[DATA IN THIS EXERCISE — start]
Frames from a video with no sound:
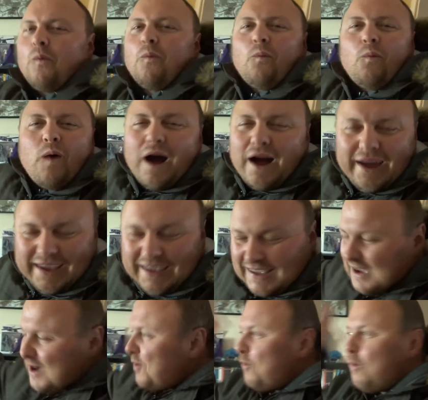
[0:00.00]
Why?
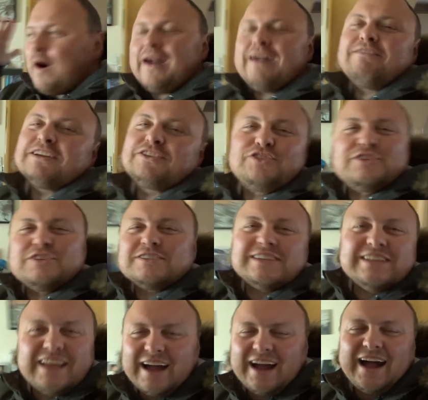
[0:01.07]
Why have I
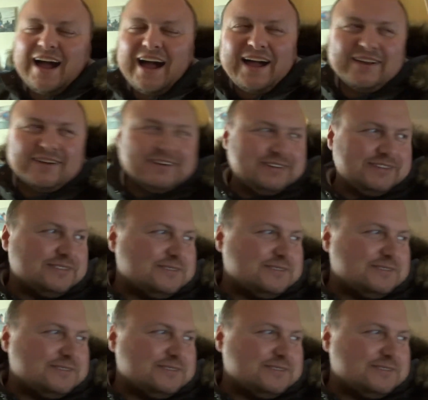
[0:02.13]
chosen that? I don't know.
[DATA IN THIS EXERCISE — finish]
[DATA IN THIS EXERCISE — start]
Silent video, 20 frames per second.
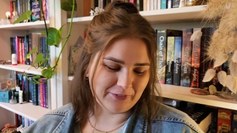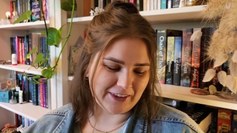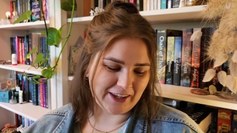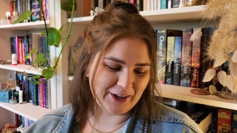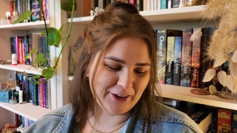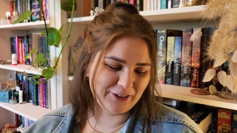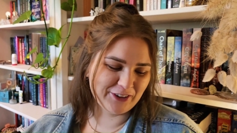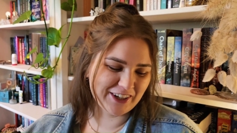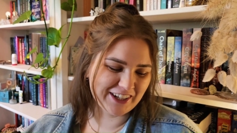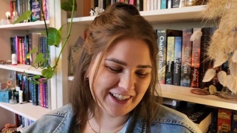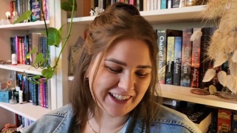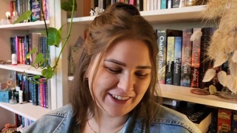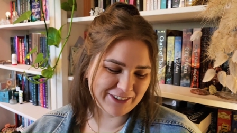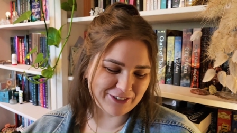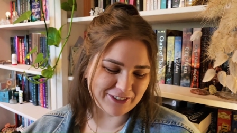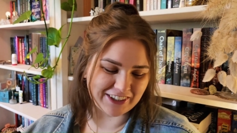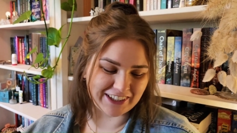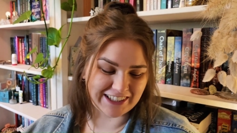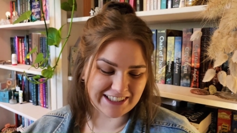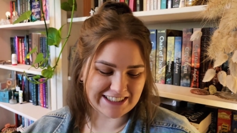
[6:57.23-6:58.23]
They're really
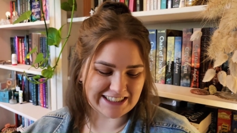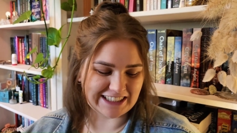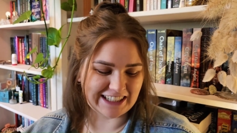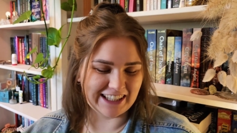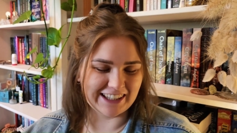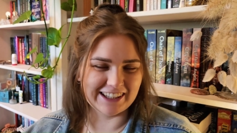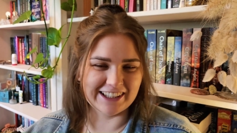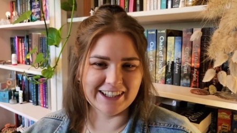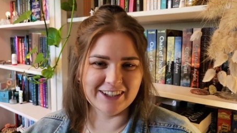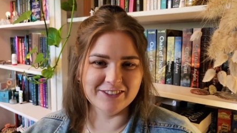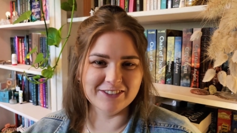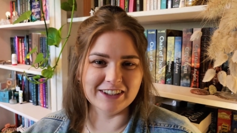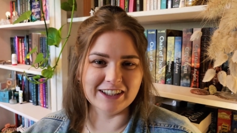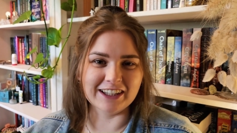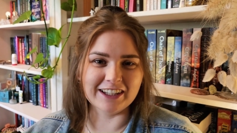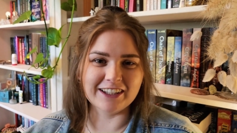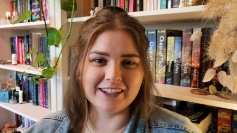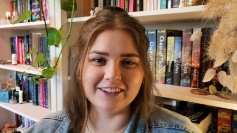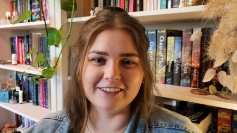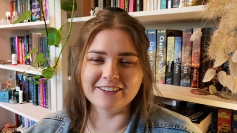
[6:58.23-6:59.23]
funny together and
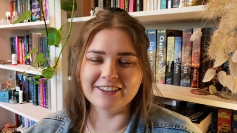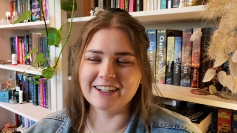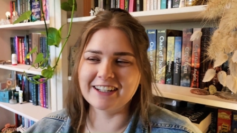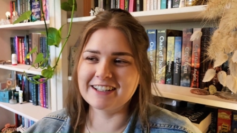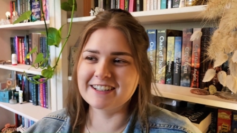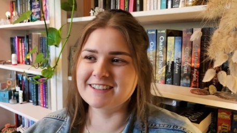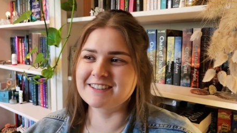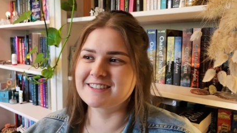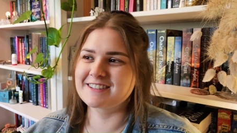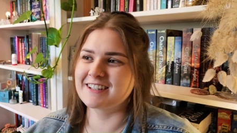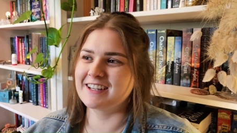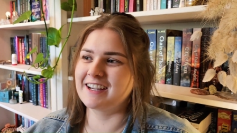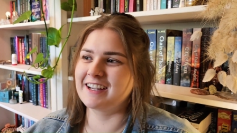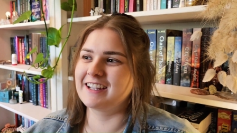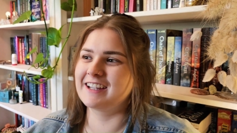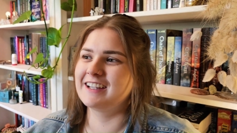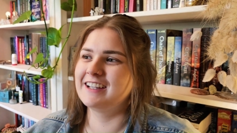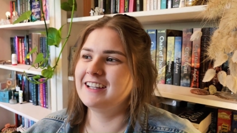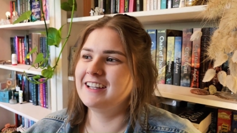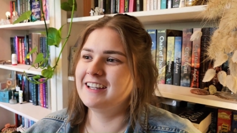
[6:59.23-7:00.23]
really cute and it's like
[DATA IN THIS EXERCISE — finish]
### WORK INSTRUCTIONS
In the records above, find each line that mentions the string "video", then copy it.

### FINISHED EXERCISE
Frames from a video with no sound:
Silent video, 20 frames per second.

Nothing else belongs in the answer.